Follow Us on Twitter

Line of Duty: Season 5 - In praise of Stephen Graham

Line of Duty

Feature by Rob Carnevale

WITH audiences in the grip of the fifth series of police drama Line of Duty, it seems appropriate to honour one of its biggest assets: Stephen Graham.

The actor has long been regarded as one of Britain’s best and most complex character actors and, armed with Jed Mercurio’s deliciously deceptive script, he dazzled with another display of chilling intensity that was coupled with desperately heart-breaking moments of vulnerability.

[Spoilers ahead]

Indeed, one of the many questions facing viewers as season five enters its final two hours is just how big a hole will the absence of Graham leave? His character, DS John Corbett, was shockingly killed in the final moments of episode four, as he tried desperately to save the lives of the latest victims of the OCG’s sex trafficking industry.

But up until that moment, Graham delivered a masterclass in moral complexity – much like he did when first getting noticed as the often repugnant but ultimately tragic Combo in Shane Meadows’ This Is England film and TV series.

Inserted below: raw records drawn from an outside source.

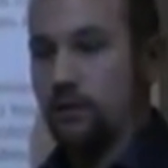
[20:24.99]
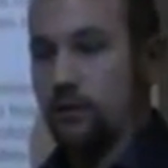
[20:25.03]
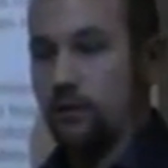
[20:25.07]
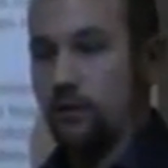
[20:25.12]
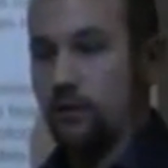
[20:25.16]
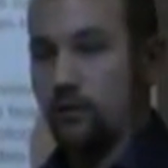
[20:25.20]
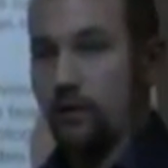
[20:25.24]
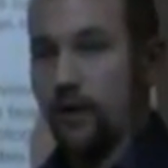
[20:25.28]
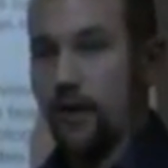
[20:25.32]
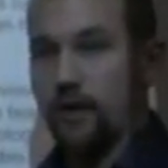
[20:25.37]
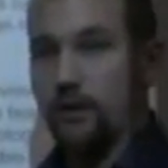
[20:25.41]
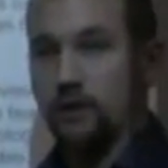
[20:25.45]
the
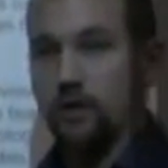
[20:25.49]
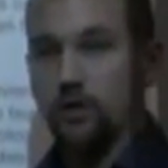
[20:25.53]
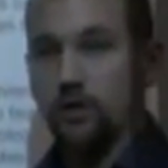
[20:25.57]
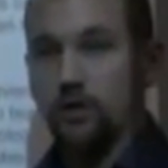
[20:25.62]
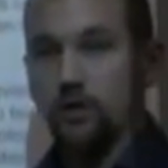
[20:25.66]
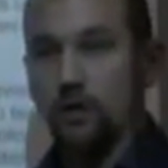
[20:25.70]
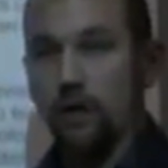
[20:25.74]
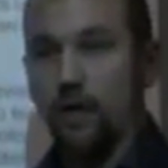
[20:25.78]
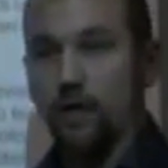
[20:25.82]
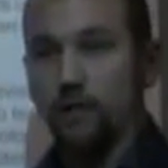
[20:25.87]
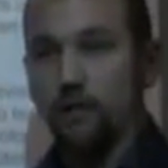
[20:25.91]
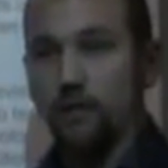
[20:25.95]
direct
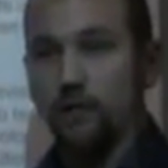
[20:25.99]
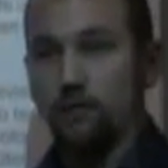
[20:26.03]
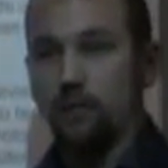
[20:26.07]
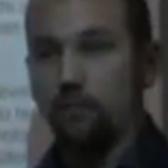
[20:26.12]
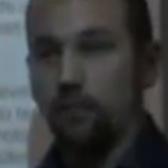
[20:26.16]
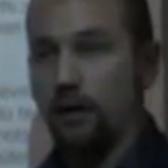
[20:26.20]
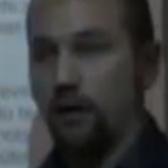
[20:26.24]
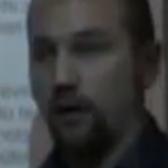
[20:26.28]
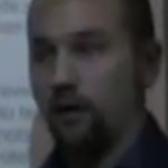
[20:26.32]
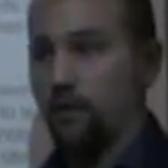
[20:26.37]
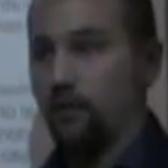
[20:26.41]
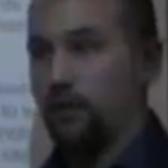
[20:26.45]
instruction
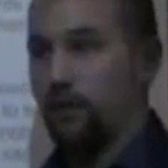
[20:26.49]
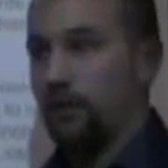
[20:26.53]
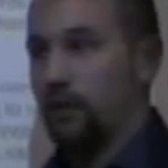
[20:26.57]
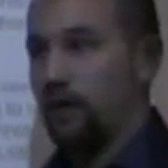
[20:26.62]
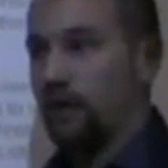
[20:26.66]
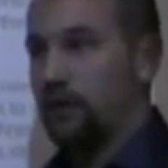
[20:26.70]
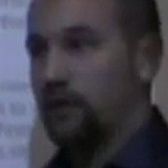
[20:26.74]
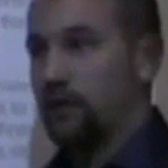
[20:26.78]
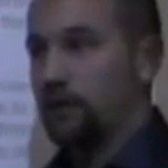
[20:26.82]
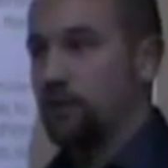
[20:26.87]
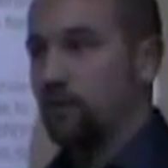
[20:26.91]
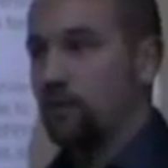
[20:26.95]
part of the
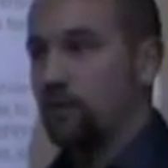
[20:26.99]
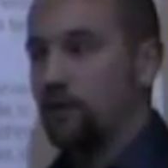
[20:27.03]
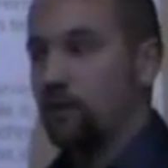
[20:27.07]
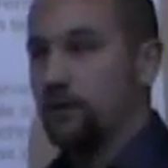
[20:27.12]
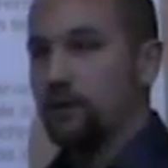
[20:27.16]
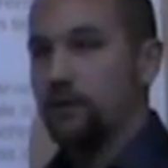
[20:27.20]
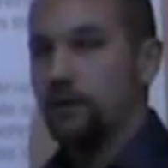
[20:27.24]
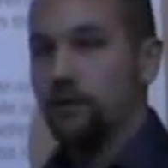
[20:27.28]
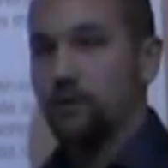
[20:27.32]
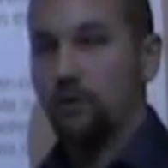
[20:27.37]
lesson, was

The brilliance of Graham’s performance lies in the way he managed to bring a level of humanity to a character who could quite easily have been played like a pantomime bad guy with no redeeming qualities whatsoever.

Hence, while Corbett frequently pushed himself to the edge and beyond, his sense of desperation was palpable for all to see. At times, he looked like he hated himself.

His phone conversations with his wife were heart-breaking, offering glimpses of the man the job had forced him to leave behind. In an earlier episode, he had asked to be able to listen in to his daughter sleeping – a tender moment that defined the extent of the tragedy befalling his character.

But even in his dealings with Martin Compston’s Arnott, you could tell he was tearing himself apart – never more so than when confronted with the reality that he had killed a corrupt police officer. It was as though, in one fateful moment, he realised his destiny had been sealed.

And yet, as all good villains do, Corbett pushed the limits of audience empathy. His torture of Roisin Hastings (off-camera) was horrific and unforgivable. But it succeeded in posing questions for Hastings (Adrian Dunbar) and hinted at a wider back story involving the police commander and his time spent as one of the few Catholic police officers in the RUC in Northern Ireland.

Even moments from his demise, Graham succeeded in asking questions of Line of Duty‘s viewers, of maintaining a vice-like grip of their attention, and of leaving one hell of a mess for the surviving characters to clean up. Perhaps most tellingly, he still had you rooting for him to survive and even prevail in his all-consuming investigation.

But then Graham is a past master at leaving an indelible fingerprint on something that he’s in. This Is England has perhaps been his masterpiece prior to this point, particularly in the way the character of Combo evolved from racist demon to salvation seeking angel.

But let’s not forget some of his other roles too. As a bad guy, he’s one of our very best, occupying the same space reserved for the superlative laden likes of the late Alan Rickman or Mark Strong. He was a terrific Al Capone in TV’s Boardwalk Empire, as well as a similarly distressing Baby Face Nelson (albeit under-used) in Michael Mann’s Public Enemies.

But evidence of his exceptional range can be found in the variety and depth of his performances, whether playing a cheeky, mandola playing pirate in the Pirates of the Caribbean franchise, a sympathetic journeyman soldier in Journey’s End, Senior Investigating Officer Dave Kelly in real-life drama Little Boy Blue or a convicted sex offender in Sky drama Save Me.

He is an actor who likes to stretch himself and, by turns, to stretch his audience. And spending time in his company is almost always rewarding, if sometimes uncomfortable.

Line of Duty‘s DS John Corbett is another great addition to his enviable CV.